## Your task
Would you copy every record exactly as it stands and drop the pictures?
========================================================================
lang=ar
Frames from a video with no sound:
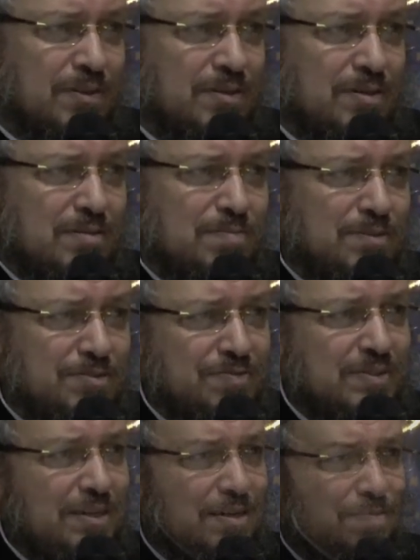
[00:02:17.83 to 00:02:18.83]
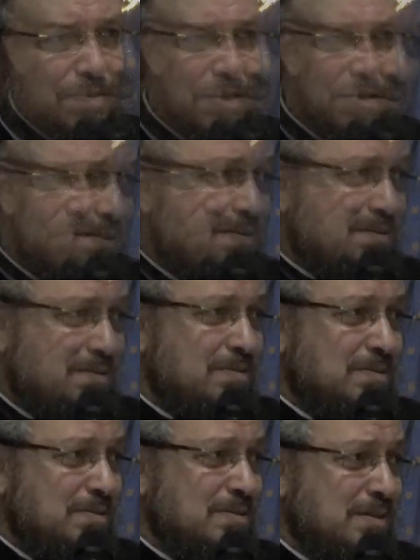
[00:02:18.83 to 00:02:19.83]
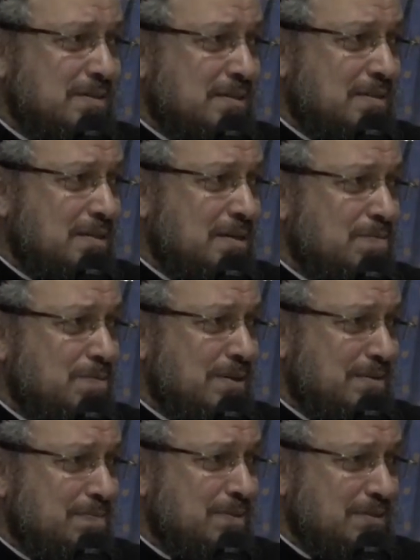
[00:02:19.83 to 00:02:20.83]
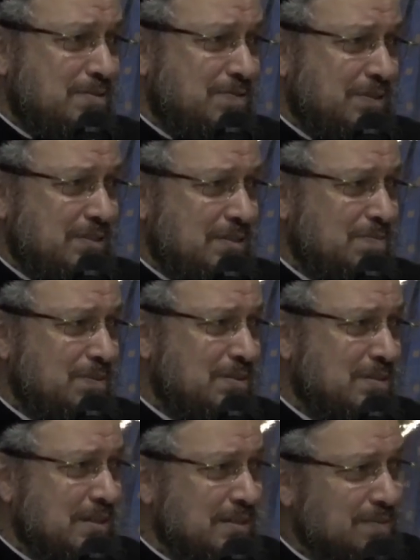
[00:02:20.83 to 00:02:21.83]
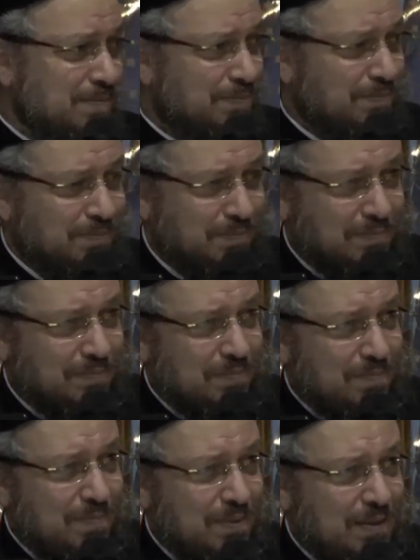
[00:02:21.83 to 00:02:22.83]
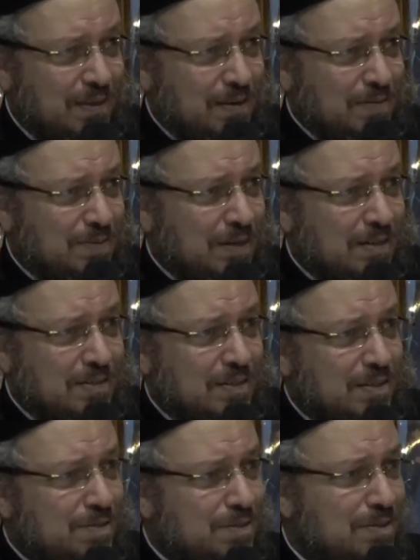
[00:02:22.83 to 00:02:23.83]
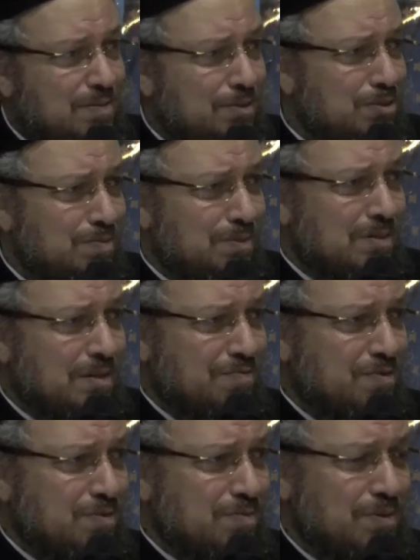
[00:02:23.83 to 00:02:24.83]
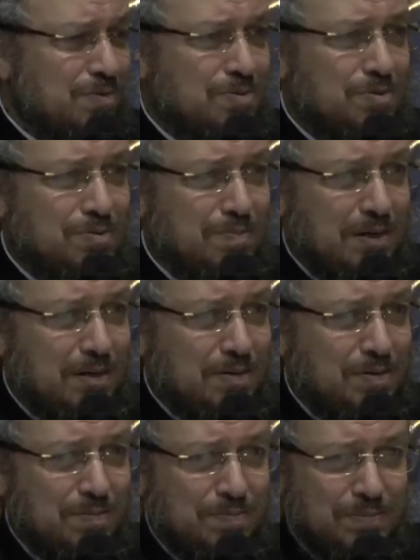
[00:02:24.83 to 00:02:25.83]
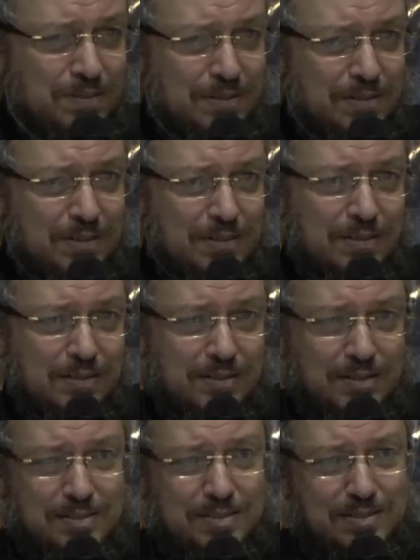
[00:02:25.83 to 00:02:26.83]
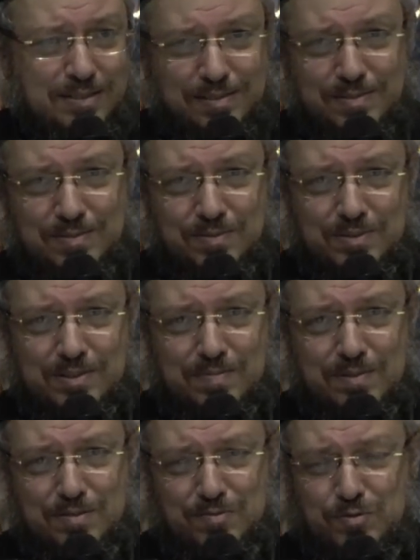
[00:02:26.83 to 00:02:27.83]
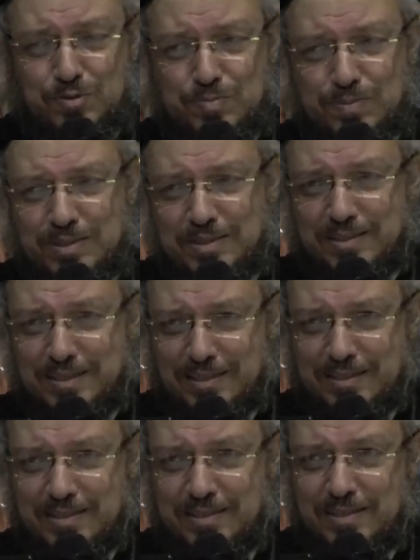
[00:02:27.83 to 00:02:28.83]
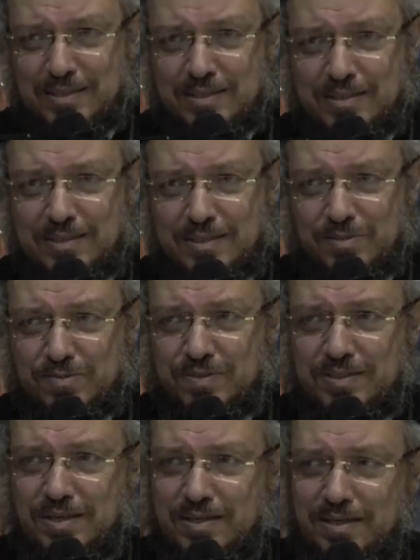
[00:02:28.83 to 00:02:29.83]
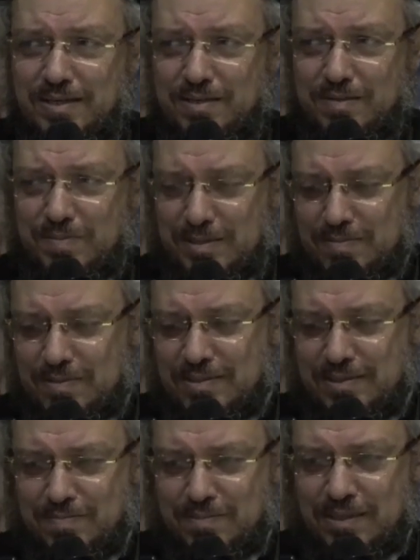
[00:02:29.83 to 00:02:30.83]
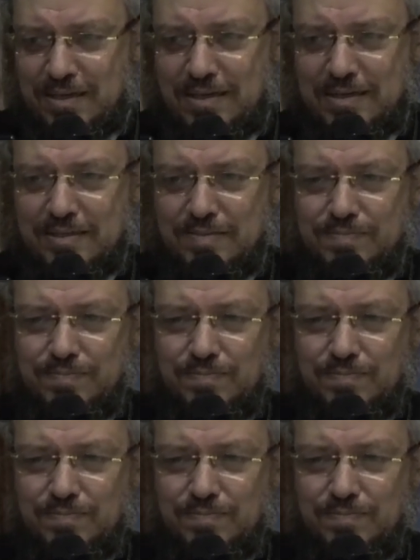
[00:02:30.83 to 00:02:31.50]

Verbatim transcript: يا رب افتح باب زي ده الأبواب بتتفتح بالصلاة فحتى لو أنت مش مسافر وموجود معاهم الناس دي قدامها نفوس بتهلك لو اتفتح لها الباب هتعمل حاجة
========================================================================
## Task answer
lang=ar
Frames from a video with no sound:
[00:02:17.83 to 00:02:18.83]
[00:02:18.83 to 00:02:19.83]
[00:02:19.83 to 00:02:20.83]
[00:02:20.83 to 00:02:21.83]
[00:02:21.83 to 00:02:22.83]
[00:02:22.83 to 00:02:23.83]
[00:02:23.83 to 00:02:24.83]
[00:02:24.83 to 00:02:25.83]
[00:02:25.83 to 00:02:26.83]
[00:02:26.83 to 00:02:27.83]
[00:02:27.83 to 00:02:28.83]
[00:02:28.83 to 00:02:29.83]
[00:02:29.83 to 00:02:30.83]
[00:02:30.83 to 00:02:31.50]

Verbatim transcript: يا رب افتح باب زي ده الأبواب بتتفتح بالصلاة فحتى لو أنت مش مسافر وموجود معاهم الناس دي قدامها نفوس بتهلك لو اتفتح لها الباب هتعمل حاجة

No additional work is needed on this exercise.